When iron ore prices face headwinds from Chinese demand weakness, elevated gold revenues provide a partial offset. This diversification dividend is often overlooked in discussions focused on individual commodity cycles, but it materially reduces the volatility of Australia's aggregate resource export income.
There is also a capability dimension that matters for long-term investors. Australia's ability to capture value from an extraordinary gold price environment reflects decades of compounding investment in exploration geology, processing technology, workforce training, and regulatory frameworks.

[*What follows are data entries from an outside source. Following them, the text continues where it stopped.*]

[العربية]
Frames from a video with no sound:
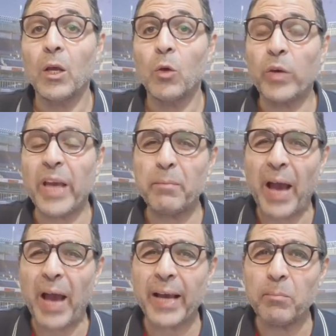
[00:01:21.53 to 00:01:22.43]
وكان
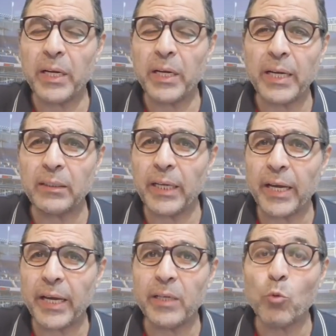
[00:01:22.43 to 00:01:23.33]
محكم للنادي
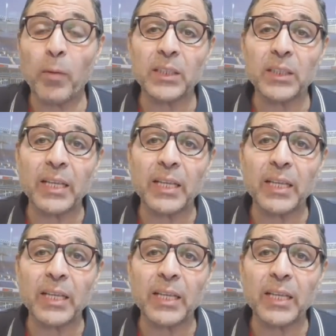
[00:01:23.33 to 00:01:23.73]
الاهلي مباراه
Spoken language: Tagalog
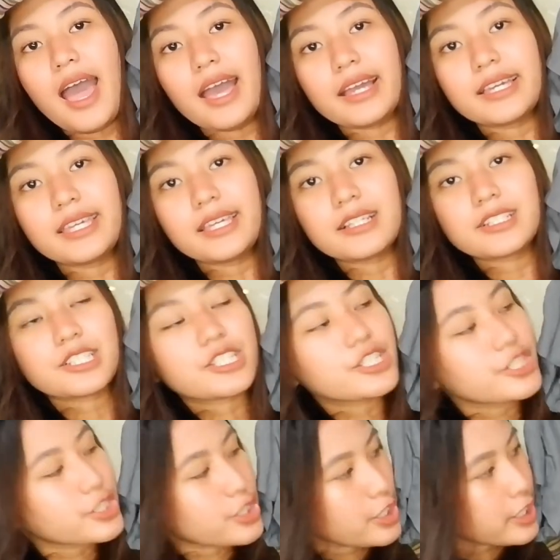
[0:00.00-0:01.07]
hanging
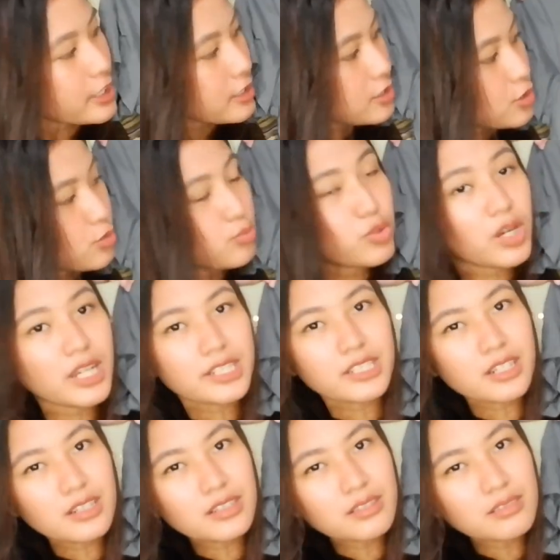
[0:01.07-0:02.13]
shirt. So, mukha
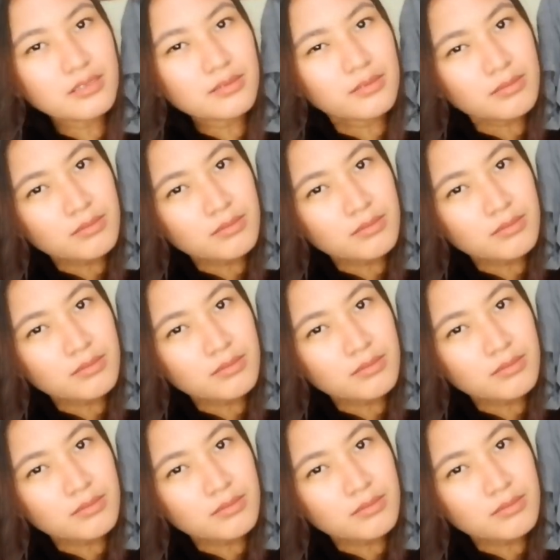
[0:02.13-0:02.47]
siyang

These capabilities do not appear overnight and cannot be replicated quickly by competing jurisdictions.
Australia gold exports second-largest commodity export status in 2025-26 is ultimately the product of patient, long-cycle investment meeting a period of exceptional market conditions. As reported by Bloomberg, gold has now decisively overtaken both LNG and metallurgical coal, marking a structural moment in the nation's economic history that few analysts had anticipated occurring so rapidly.
Frequently Asked Questions: Australia's Gold Export Boom
What is Australia's second-largest commodity export in 2025-26?
Gold has become Australia's second-largest commodity export in 2025-26, with estimated export earnings of approximately A$68 billion, overtaking both LNG and metallurgical coal.
How much did Australian gold exports earn in 2025-26?
Australian gold exports are estimated to have earned approximately A$68 billion in 2025-26, representing a 46% increase year-on-year.
When did gold last hold second place in Australia's export rankings?
According to the World Gold Council, gold last held second place in Australia's commodity export rankings in the early 1960s, with only a brief interruption in 1987.
How does Australia's gold production rank globally?
Australia is the world's second-largest gold producer behind China and ranked sixth globally in gold export value in 2025 at approximately US$38.4 billion.
What is the forecast gold price through to 2030-31?
The Department of Industry forecasts an average gold price of approximately US$4,862 per ounce in 2026-27, easing to around US$4,000 per ounce by 2030-31.
Will gold remain Australia's second-largest export beyond 2027?
Current forecasts suggest Australia gold exports second-largest commodity export earnings will peak around A$73 billion in 2026-27 before gradually declining as gold prices normalise, though gold is expected to remain among the top tier of Australian exports through the forecast horizon.
What commodities did gold overtake to reach second place?
Gold overtook both LNG and metallurgical coal to reach second position in Australia's commodity export rankings in 2025-26.